Don’t be fooled, loving yourself is not all about the physical. While I will admit that is one of the biggest struggles for me, it may be something totally different for you. Maybe its your job and you feel insecurities in your position and how you might operate in the workplace. In this case you have to also find the limits you can work within and find your contentness there. Maybe your family is something that is a constant struggle. Relationships of any kind can have their pain points and a part of self-love is giving yourself the agency to make the right decisions for yourself within those relationships.
 
I feel like I’m rambling now for no purpose other than to fill a word count but what I really wanted to say in all this is that loving yourself doesn’t have to mean that you are 100% down with everything you got going on.
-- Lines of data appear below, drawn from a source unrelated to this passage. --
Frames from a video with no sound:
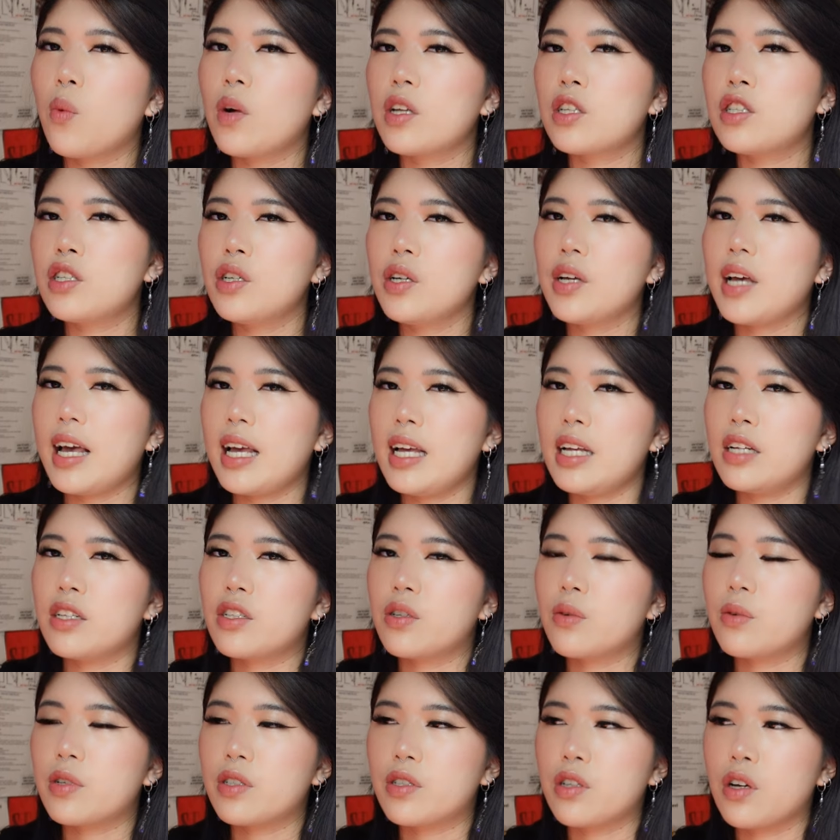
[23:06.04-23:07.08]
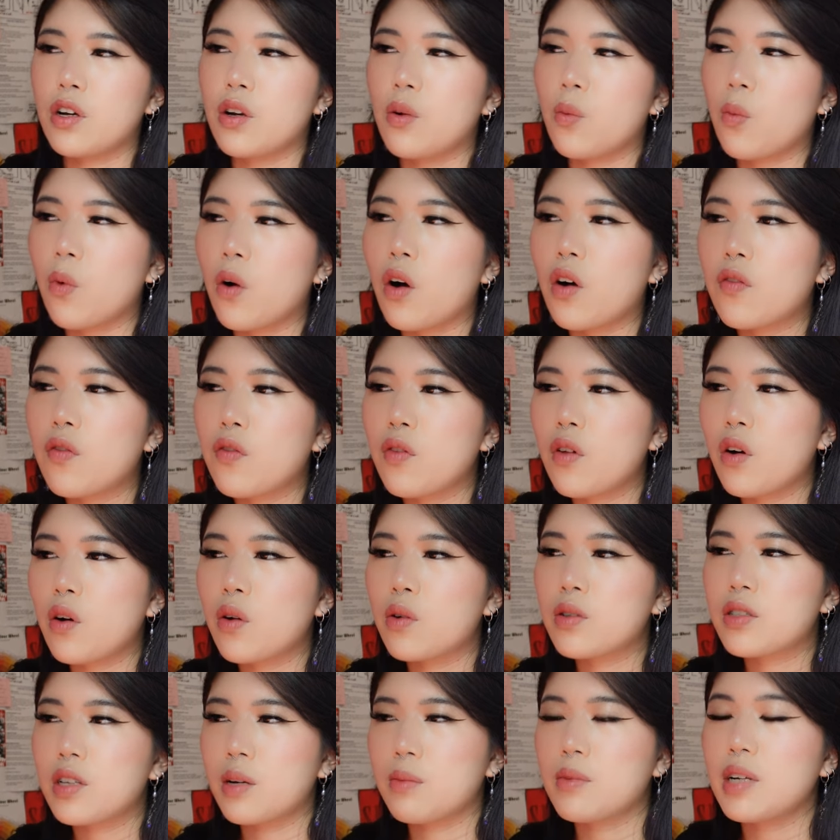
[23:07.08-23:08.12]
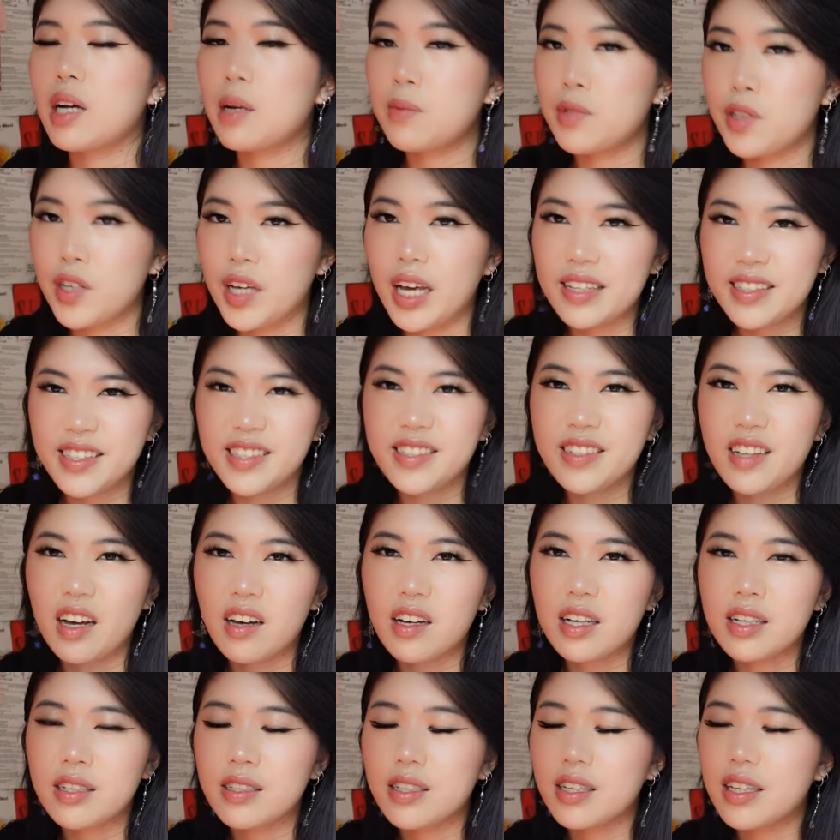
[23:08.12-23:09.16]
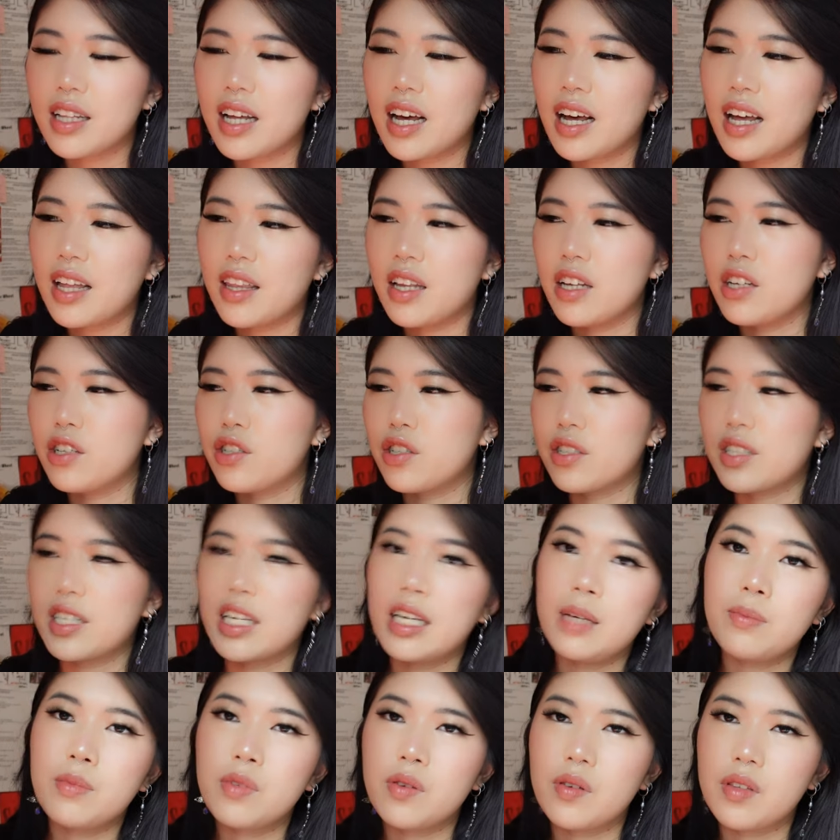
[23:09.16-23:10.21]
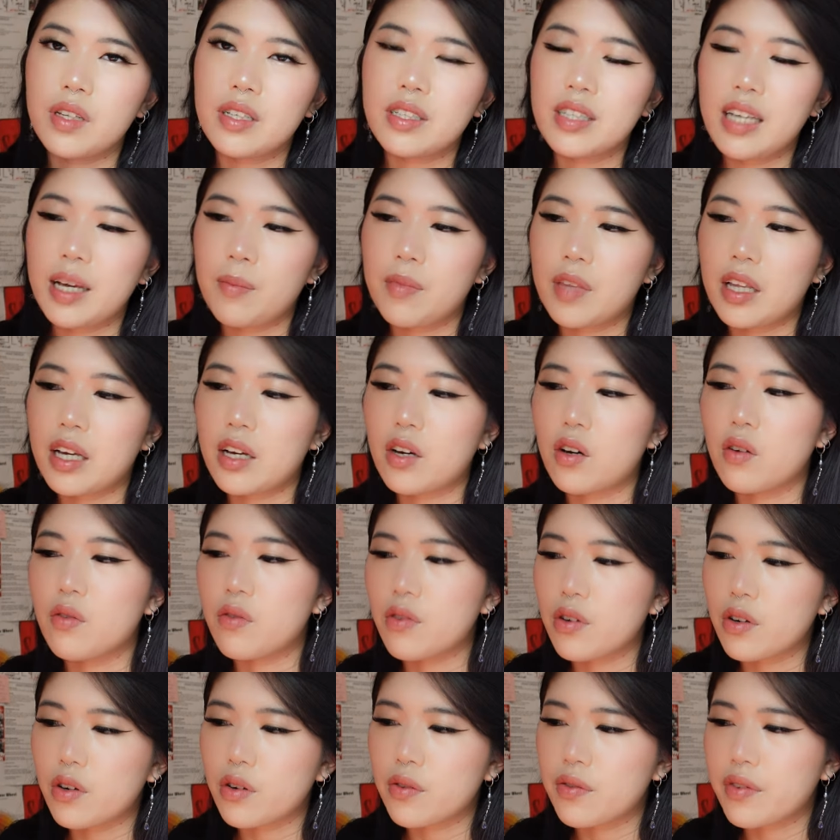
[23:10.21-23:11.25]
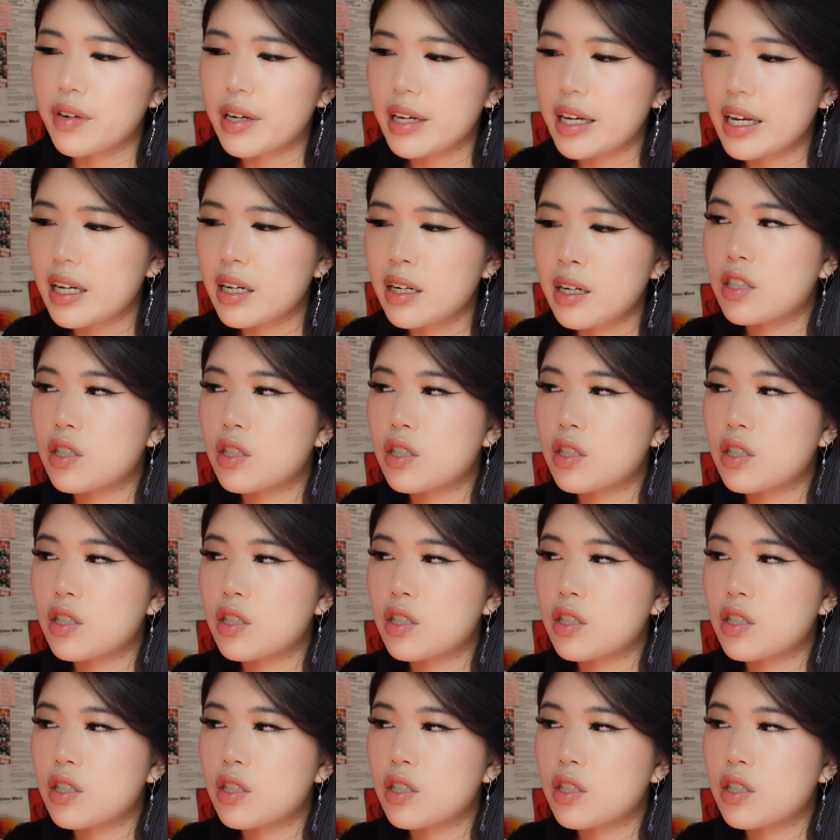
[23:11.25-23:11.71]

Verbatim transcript: Once you get into a certain workflow, sometimes you get stuck into that and then you just keep doing the same thing over and over again.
You don’t have to be happy to have self-love and to practice self-care. Self-love can be as simple as saying that you are good enough. You have met the minimum requirements for being a human, congratulations. When you’re like me and you’ve spent a long time feeling like you don’t deserve to even be alive and taking up any physical space at all, being content, being stable, and being good enough, is some of the highest self worth you can hope to experience.